Agus menjelaskan bahwa OJK, sebagai penyelenggara statistik sektor jasa keuangan, mengelola data yang bersifat rahasia, terbatas, dan sensitif.
Oleh karena itu, ia menekankan perlunya RUU Statistik mempertimbangkan aspek sensitivitas dan kerahasiaan data keuangan guna menjaga kepercayaan masyarakat sebagai nasabah, investor, dan konsumen jasa keuangan demi memelihara stabilitas sistem keuangan.
“Pembagian data mikro kita-kita ini kepada publik tentunya bisa membawa konsekuensi yang berat. Konteksnya adalah kita perlu menjaga kepercayaan masyarakat terhadap lembaga jasa keuangan, karena kepercayaan masyarakat terhadap lembaga jasa keuangan ini merupakan kunci atau faktor yang sangat penting,” kata Agus.
Masukan kedua OJK berkaitan dengan kewajiban penyelenggara statistik sektoral untuk mengusulkan rencana statistik sektoral, melaksanakan rekomendasi BDSN, dan menyerahkan hasil kegiatan statistik kepada BDSN.

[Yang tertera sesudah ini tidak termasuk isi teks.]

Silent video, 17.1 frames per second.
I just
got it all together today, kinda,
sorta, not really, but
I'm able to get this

“Ini mungkin perlu diatur lebih baik, mengingat kami-kami misalnya di OJK perubahan pelaporan itu tergantung kepada perubahan kebijakan. Misalnya, baik pemerintah maupun nanti ada permintaan dari DPR RI atau pemerintah tolong diminta pelaporan ini, minta ini, minta ini. Nah, itu kan kita harus cepat merespon kebijakan pemerintah maupun pengaturan-pengaturan yang ada,” tambah Agus.

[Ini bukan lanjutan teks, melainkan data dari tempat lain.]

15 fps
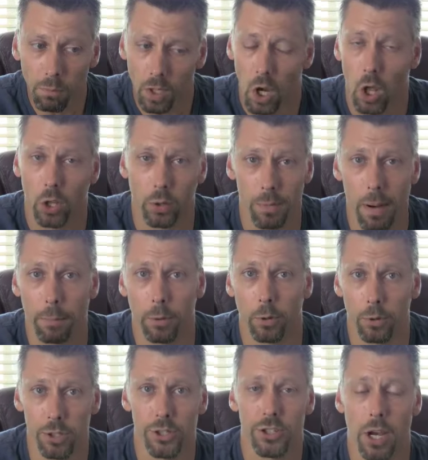All I remember
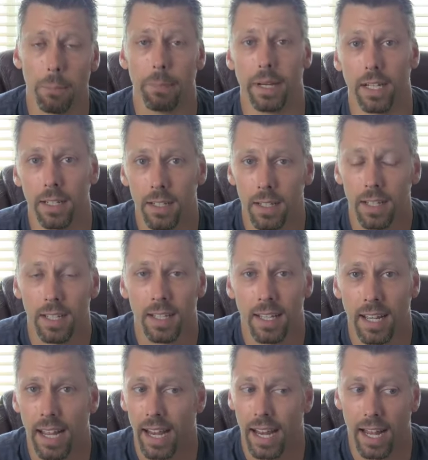was jumping
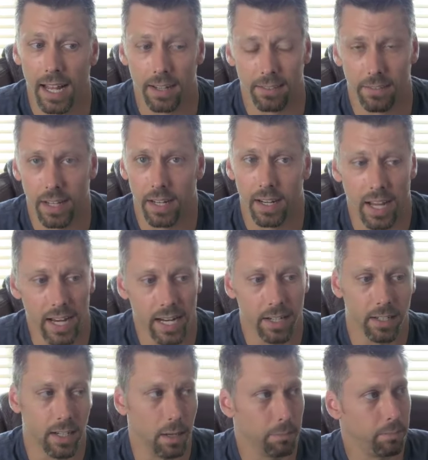and then I
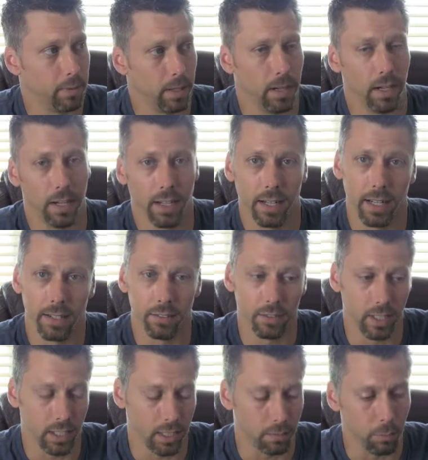ended up uh, in
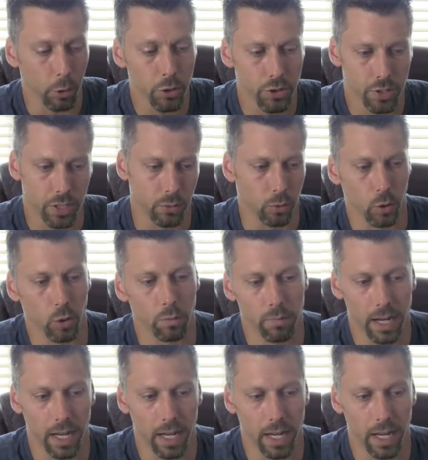the emergency room,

Agus mengungkapkan kekhawatiran bahwa kewajiban mengajukan usulan terlebih dahulu ke BDSN/BPS untuk perubahan pelaporan dapat memperumit situasi.
OJK menetapkan laporan-laporan yang wajib disampaikan oleh Lembaga Jasa Keuangan (LJK) untuk kepentingan pengawasan, serta melakukan diseminasi untuk kepentingan pemangku kepentingan. Laporan dan diseminasi tersebut berkembang sesuai dengan kebutuhan pengawasan untuk memenuhi standar internasional.

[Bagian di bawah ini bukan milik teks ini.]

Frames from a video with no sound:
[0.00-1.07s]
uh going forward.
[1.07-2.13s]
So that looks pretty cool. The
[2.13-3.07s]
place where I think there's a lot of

Oleh karena itu, Agus menekankan bahwa pelaksanaan statistik di OJK dilakukan secara dinamis dan fleksibel sesuai dengan aspek regulasi dan kebijakan yang ditetapkan.
Ia berharap kewajiban-kewajiban tersebut tidak menambah beban administratif, redundansi, dan tumpang tindih pengelolaan data/statistik di OJK dan BDSN.
“Kalau boleh, pelaporan rencana statistik setiap tahun itu tetap menjadi kewenangan masing-masing lembaga sesuai dengan kewenangan yang ada di undang-undang masing-masing, tetapi hasilnya bisa saling dipertukarkan dengan baik,” pungkas Agus.